▶ [WHAT IS NEEDED]
Leave out the pictures and give back all the entries exactly as written.

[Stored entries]
※ ※ ※
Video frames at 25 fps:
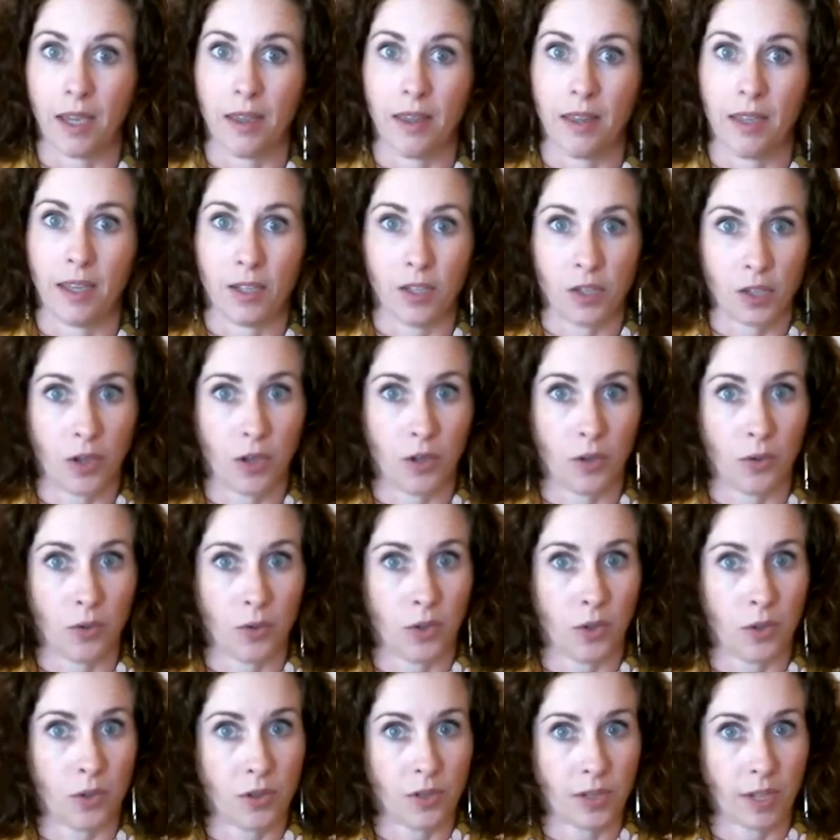in the internal
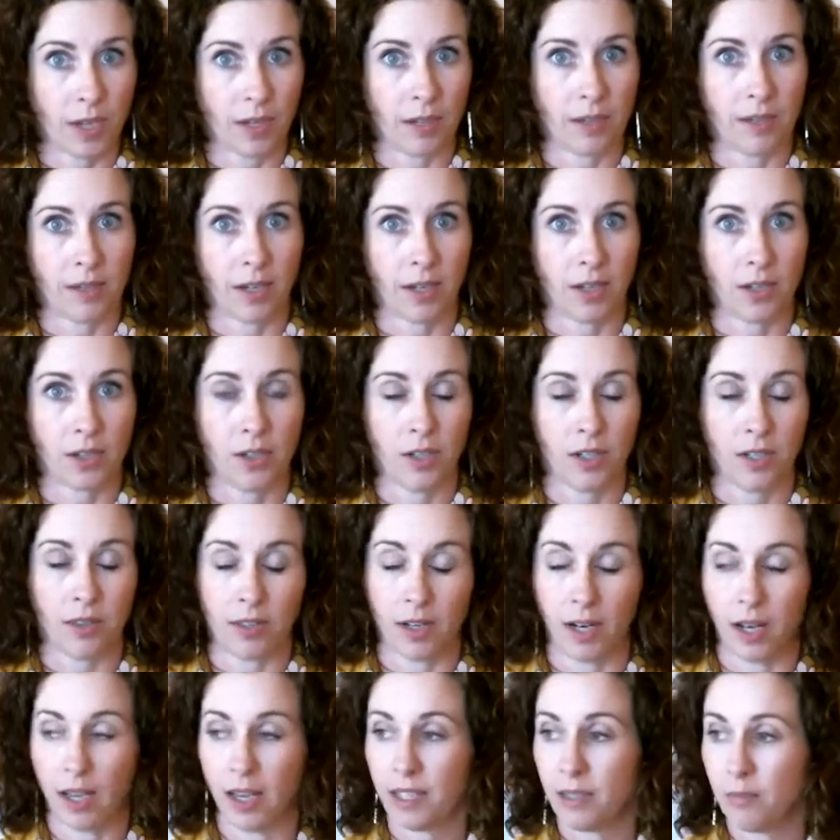use section in
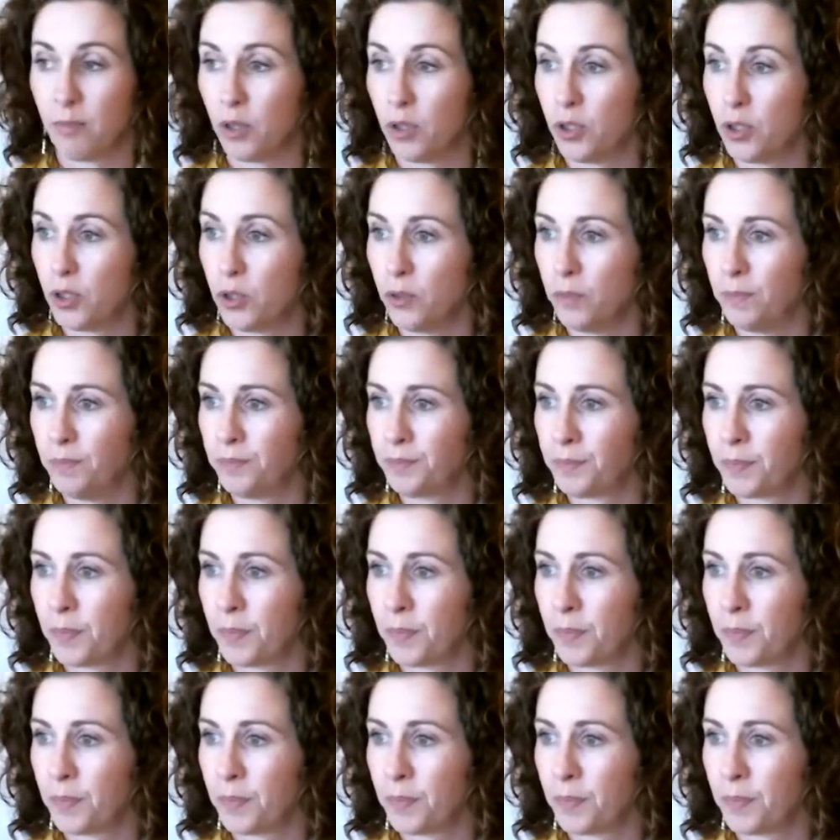the last module.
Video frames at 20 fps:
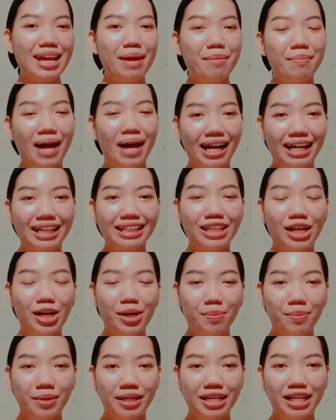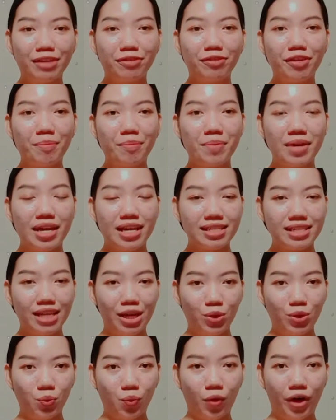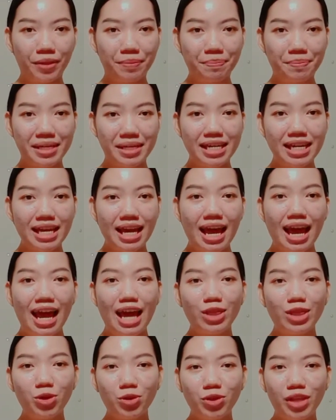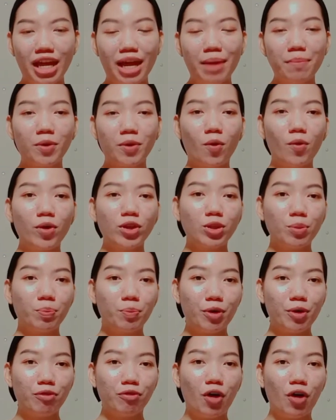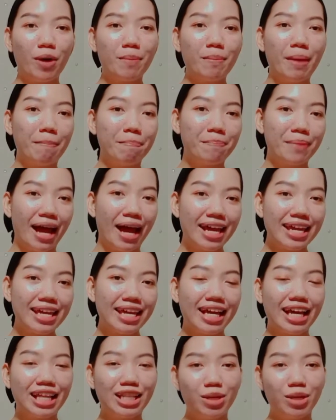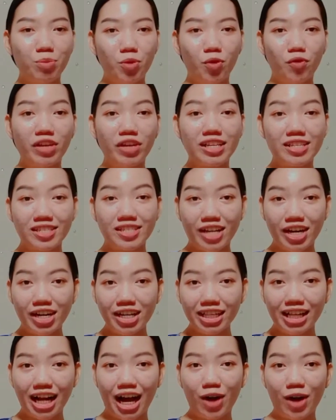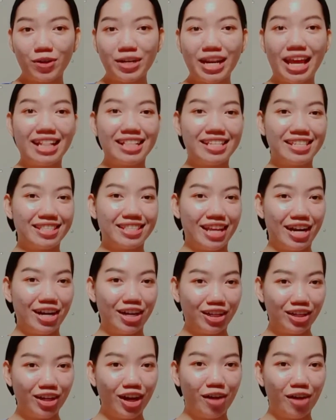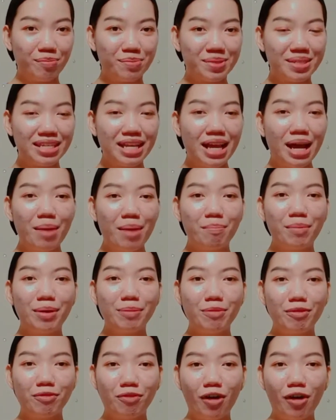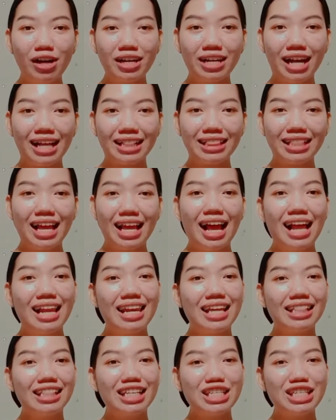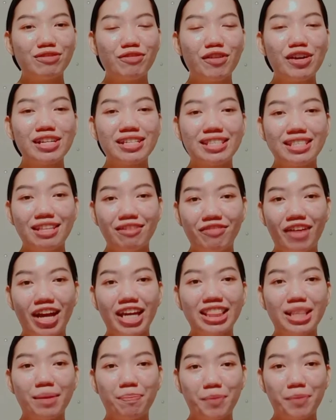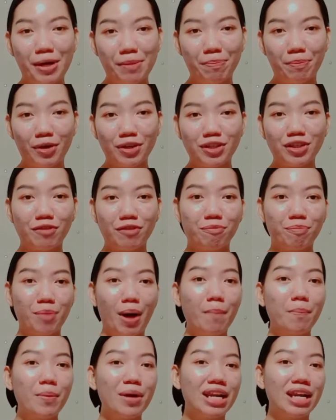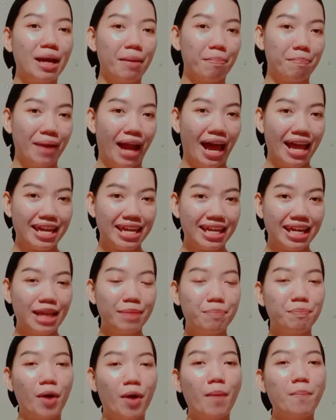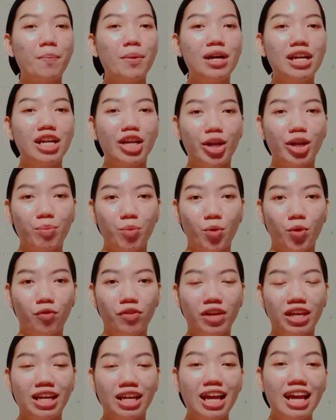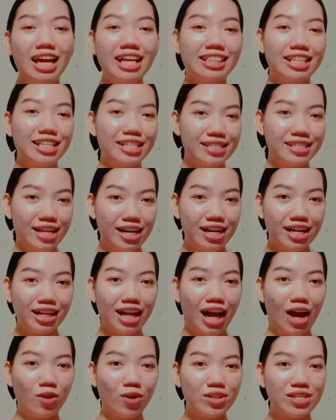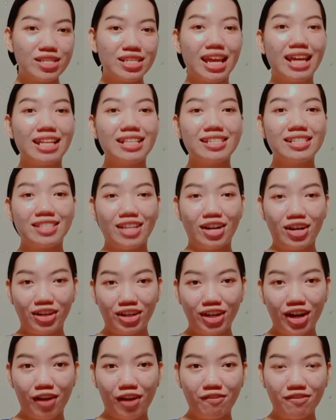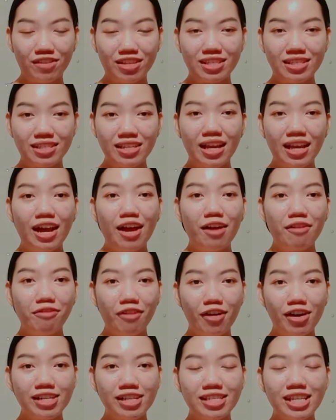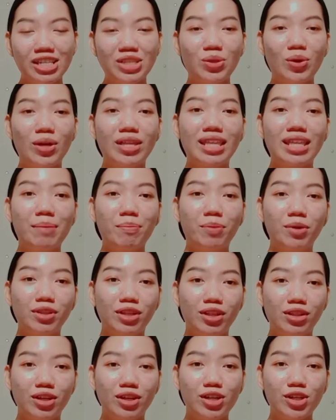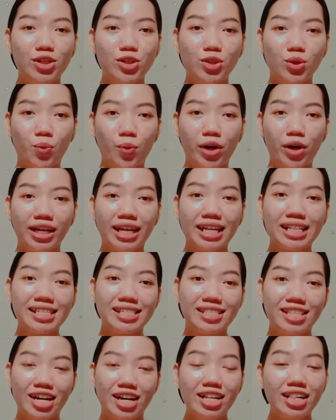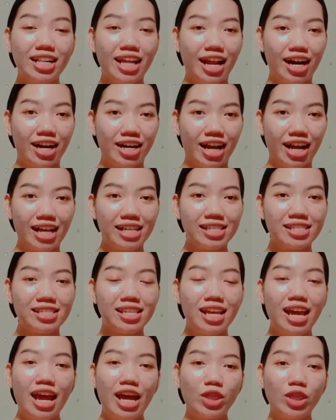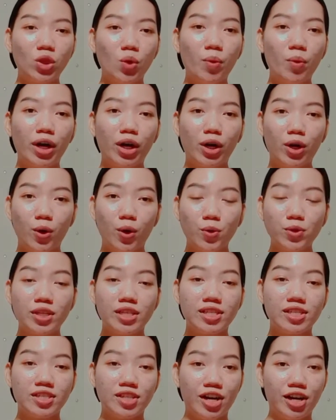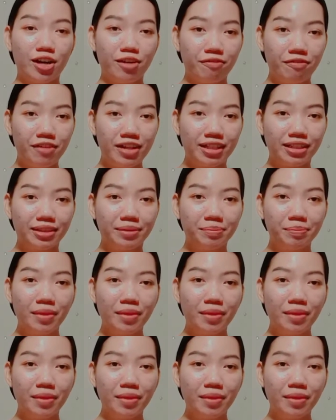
am Agatha Mamaril from BSN 1B, and today I'm going to perform applying and removing sterile gown and sterile gloves. But before that, let us first define the purpose of properly applying and properly removing the sterile gowns and sterile gloves. First is to enable the nurse to work in sterile areas and to work close in sterile field.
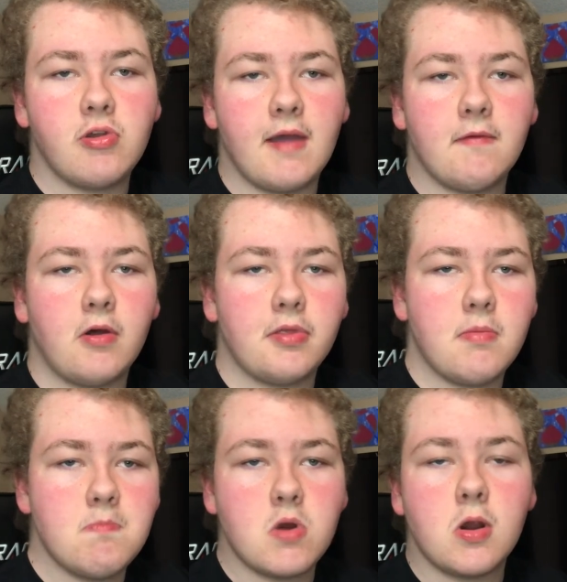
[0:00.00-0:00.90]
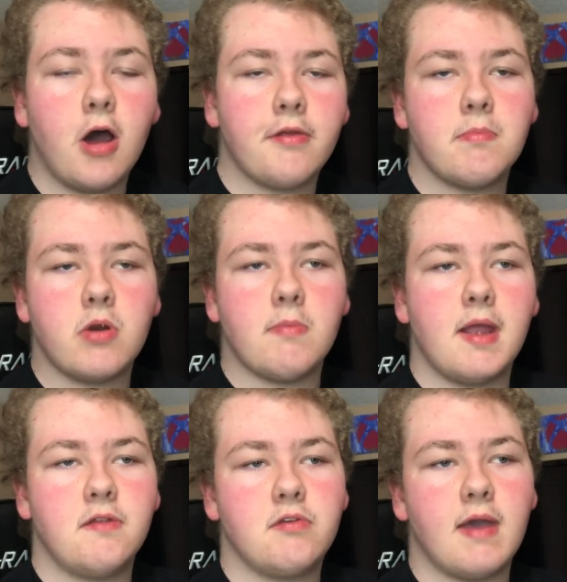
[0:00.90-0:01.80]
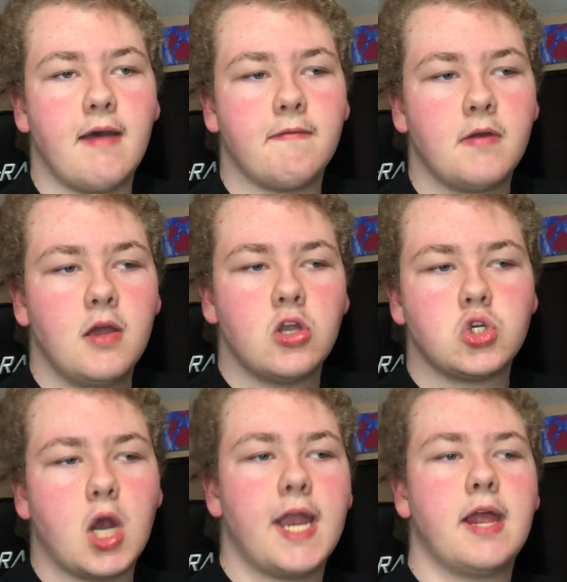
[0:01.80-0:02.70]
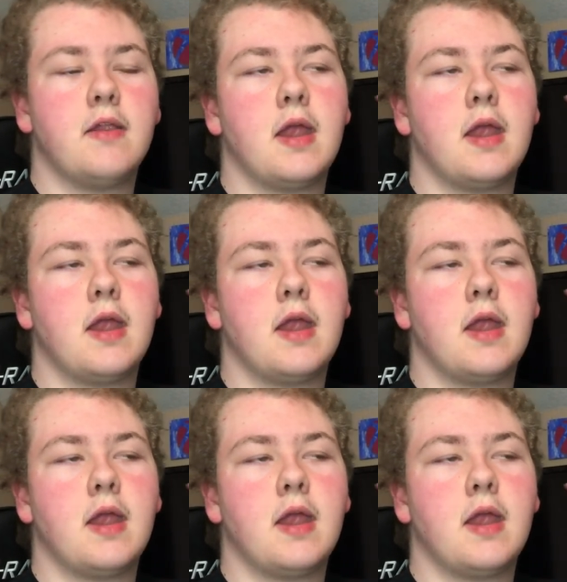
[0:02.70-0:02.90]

you have all the other mermaids, you have Trident,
※ ※ ※
▶ [ANSWER TO THE PROBLEM]
Video frames at 25 fps:
in the internal
use section in
the last module.
Video frames at 20 fps:
am Agatha Mamaril from BSN 1B, and today I'm going to perform applying and removing sterile gown and sterile gloves. But before that, let us first define the purpose of properly applying and properly removing the sterile gowns and sterile gloves. First is to enable the nurse to work in sterile areas and to work close in sterile field.
[0:00.00-0:00.90]
[0:00.90-0:01.80]
[0:01.80-0:02.70]
[0:02.70-0:02.90]

you have all the other mermaids, you have Trident,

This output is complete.